Oil spill stats put into perspective - WLOX.com - The News for South Mississippi

Oil spill stats put into perspective

BILOXI, MS (WLOX) -

By Elizabeth Vowell – email

BILOXI, MS (WLOX) – The cap is sealed and holding, but there is still a lot of oil clean up to be done.  Each day hundreds of resources are being used and the statistics are dizzying:  Hundreds of vessels, thousands of works, millions of dollars in claims.    

But what do those numbers actually translate to?

According to MEMA, around 110 miles of beach have been cleaned.  That's about the same as the distance from Pascagoula to New Orleans. 

Clean up in the Mississippi Sound has its own set of statistics. 

"We are at about 35,000 pounds of material that has been pulled out of the Mississippi Sound," said National Guard Commander Lee Smithson who directs the state Military Support.    
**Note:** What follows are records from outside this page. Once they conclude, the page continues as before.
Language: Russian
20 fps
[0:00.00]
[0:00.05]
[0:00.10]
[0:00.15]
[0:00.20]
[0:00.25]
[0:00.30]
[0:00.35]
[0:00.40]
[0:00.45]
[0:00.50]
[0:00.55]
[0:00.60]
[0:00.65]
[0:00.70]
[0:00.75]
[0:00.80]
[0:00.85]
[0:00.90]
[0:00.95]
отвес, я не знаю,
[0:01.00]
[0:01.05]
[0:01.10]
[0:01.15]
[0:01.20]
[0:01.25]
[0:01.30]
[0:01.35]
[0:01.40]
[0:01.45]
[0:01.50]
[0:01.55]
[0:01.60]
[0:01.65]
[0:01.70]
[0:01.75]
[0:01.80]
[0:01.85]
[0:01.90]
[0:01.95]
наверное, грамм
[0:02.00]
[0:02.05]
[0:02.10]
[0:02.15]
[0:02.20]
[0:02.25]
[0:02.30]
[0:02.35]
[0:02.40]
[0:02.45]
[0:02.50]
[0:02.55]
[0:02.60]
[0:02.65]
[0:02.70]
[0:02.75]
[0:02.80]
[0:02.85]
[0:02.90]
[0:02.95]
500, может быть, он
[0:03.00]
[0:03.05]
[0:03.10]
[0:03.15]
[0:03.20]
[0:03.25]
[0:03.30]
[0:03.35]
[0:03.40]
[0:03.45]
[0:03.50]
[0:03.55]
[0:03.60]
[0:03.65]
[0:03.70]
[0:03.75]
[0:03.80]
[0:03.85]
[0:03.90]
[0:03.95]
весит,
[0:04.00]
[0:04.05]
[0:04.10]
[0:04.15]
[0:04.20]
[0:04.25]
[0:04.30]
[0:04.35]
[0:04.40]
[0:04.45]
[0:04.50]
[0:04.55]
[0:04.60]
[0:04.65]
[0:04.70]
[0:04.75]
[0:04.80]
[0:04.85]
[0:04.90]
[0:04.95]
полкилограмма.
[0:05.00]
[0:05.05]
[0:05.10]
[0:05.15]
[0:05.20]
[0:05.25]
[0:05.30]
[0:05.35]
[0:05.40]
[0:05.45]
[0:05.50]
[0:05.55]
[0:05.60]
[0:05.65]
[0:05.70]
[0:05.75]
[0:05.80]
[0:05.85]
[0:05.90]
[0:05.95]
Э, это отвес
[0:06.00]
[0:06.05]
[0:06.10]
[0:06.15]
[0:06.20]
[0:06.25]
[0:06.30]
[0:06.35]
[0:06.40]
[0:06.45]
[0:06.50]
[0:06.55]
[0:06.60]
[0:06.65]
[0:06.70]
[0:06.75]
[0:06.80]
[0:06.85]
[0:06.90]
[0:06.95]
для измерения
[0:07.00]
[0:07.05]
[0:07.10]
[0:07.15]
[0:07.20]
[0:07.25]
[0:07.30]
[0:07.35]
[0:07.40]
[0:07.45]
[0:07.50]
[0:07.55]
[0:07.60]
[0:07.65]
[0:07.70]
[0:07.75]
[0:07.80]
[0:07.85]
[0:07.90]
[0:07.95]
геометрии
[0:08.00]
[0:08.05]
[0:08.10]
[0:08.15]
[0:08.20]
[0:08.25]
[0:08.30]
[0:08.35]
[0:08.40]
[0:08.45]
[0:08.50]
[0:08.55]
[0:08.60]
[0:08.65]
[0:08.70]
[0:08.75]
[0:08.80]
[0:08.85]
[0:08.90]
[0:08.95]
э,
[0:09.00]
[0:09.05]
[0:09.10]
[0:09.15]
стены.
That material includes both oil debris and boom: overall about 17.5 tons.

A mid sized car equals about one ton.  As you can imagine, all the debris collected in July could fill a parking lot in cars.

The National Guard says only 100 vessels of opportunity will go out Monday, with an average of eight people per boat. That could equal more than 100 offensive lines in vessels workers alone. 

However there's one number that every one really wants to know: How much oil is in the gulf?

"I don't think anybody really has any idea how much oil is in the gulf.  Again, scientists are differing whether there's submerged oil, [or] all the oil is on the top," said Smithson

Estimates of the amount of oil in the gulf have doubled since the spill began. Some scientists report that every week the oil spewed into the gulf, was equal to another Exxon Valdez spill.

BP reports that more than 15,000 claims and $20.7 million have been paid.  That's enough money to fund four years of college tuition for nearly 300 Mississippi residents. 

The Mississippi command remains optimistic about clean up.

"We think the end is almost in sight, but as BP has said from the beginning, we won't know anything, and we will continue to have a big presence until the relief wells are in place," said Smithson.  

According to Smithson, since July the Mississippi command has been working on clean up 24-7, and that's a number everyone can understand.